A single mechanical seal consists of two faces, one which rotates and one which is stationary. There are also "secondary seals" that are typically, but not always o-rings. A typical component single seal can be seen in the following cutaway.
In this cutaway we see a rotating seal. This is a seal where the face that is spring loaded is rotating with the pump shaft. In this cutaway we have:
A Stationary face
B Rotating face
C Sleeve
D Gland
E Stuffing box
1. Stationary face
2. Dynamic Teflon® wedge
3. Sleeve gasket
4. Sealing interface
5. Gland gasket
Upon closer observation a few things are revealed about this component single seal. First off, the secondary seals are not all of the o-ring variety as there is a wedge sealing the shaft diameter. Second, it becomes crystal clear that the sealing interface is where the important sealing actually takes place. This is where the fluid that is being pumped enters the gap where the seal faces are running against one another, however slight.
Consider the following cutaway of a stationary seal and notice some fundamental differences. The loaded spring does not rotate with the pump shaft.
In this example of a stationary seal we have:
A Stationary face
B Rotating face
C Sleeve
D Gland
E Stuffing box
1. Dynamic O-ring
2. Static O-ring
4. Sealing interface
5. Gland gasket
In these drawings it is easy to place the mechanical seal rotating parts perpendicular, or square to the shaft, but in practice it is just about impossible to do so.
Please look at Figure #1 again:
We would like to have rotating face "B" perpendicular, or square to shaft "c", but that is impossible because rotating face "B" is being pushed against stationary face "A" that is positioned in gland "D", and gland "D" is not square to anything.
There are a few reasons why gland "D' is not square to the shaft:
You cannot tighten several gland bolts through a gasket and get any kind of squareness.
The gland is manufactured from a casting that is not perpendicular, or square to anything.
The face of the stuffing box is not manufactured square to the shaft. Most of the time it is a rough casting. Remember that the pump was designed for packing, there was no need to make this surface machined square to anything.
Assume the seal assembly was done with dial indicators to ensure squareness, the minute the pump comes up to temperature thermal growth will alter the careful setting you made.
There are some additional causes of this non-squareness to the shaft:
Plastic pump housing with poor tolerances or flexing
Misalignment between the pump and its driver.
Operating the pump off of its Best Efficiency Point (B.E.P.)
Thermal expansion at the wet end of the pump.
Pulley driven pump designs.
Dynamic unbalance of the rotating parts.
Bent shafts.
Pipe strain.
The cocking of the gland and stationary face means that the springs will be loaded unevenly and will have to move back and forth with shaft rotation.

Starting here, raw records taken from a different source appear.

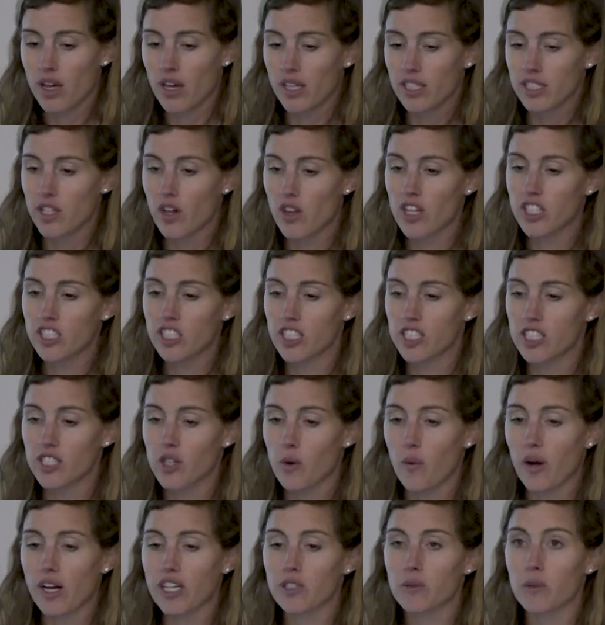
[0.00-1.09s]
So this is
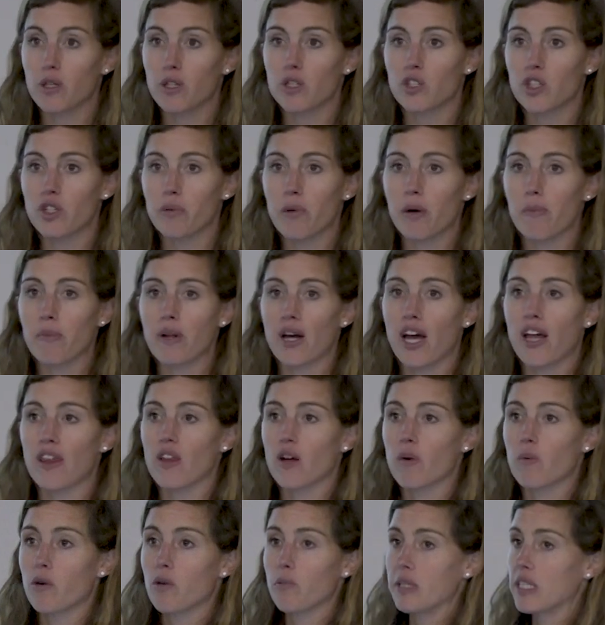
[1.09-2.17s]
the wastewater treatment plant
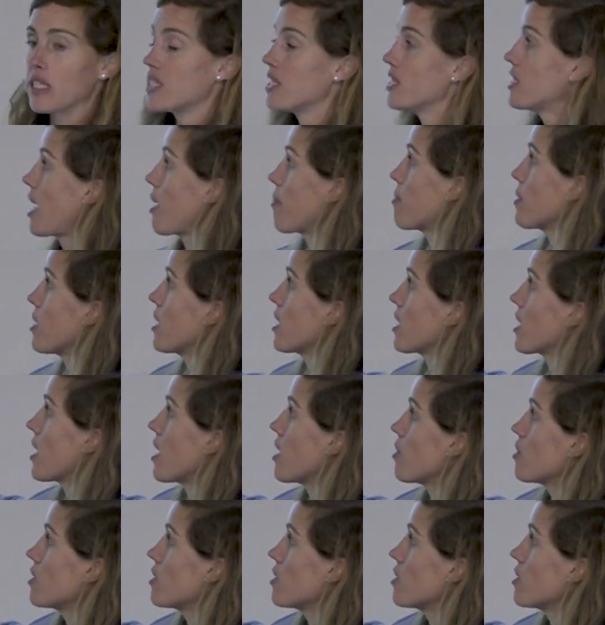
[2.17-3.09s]
that we'll be sampling,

The springs and rotating face "B" actually move back and forth twice per revolution of the shaft, and at 1750 rpm this would be 3500 times per minute, or just about 60 times per second (try and move one of your fingers back and forth 60 times per second to see how fast that really is). Needless to say any interference with this movement can lead to a premature seal failure:
The shaft tolerance and finish become critical because the Teflon® wedge has to slide back and forth with this movement.
Depending upon the amount of cocking, this sliding will lead to shaft fretting or damage in a short period of time.
Spring loaded Teflon® sometimes tends to stick to the shaft or sleeve if the sleeve outside diameter tolerance is on the high side, or if the shaft finish is not smooth enough.
The springs can break if they experience too much flexing. They will work harden and fatigue prematurely.
Centrifugal force can move the rotating face square to the shaft, opening the lapped faces. This happens at about 5000 fpm. surface speed or 25 m/second.
The seal faces can open if the springs fill with solids. There are multiple reasons why they would clog:
The pumped product can solidify with a change in temperature. This is not often a reversible process.
The product can crystallize with a change in temperature. This is normally a reversible process.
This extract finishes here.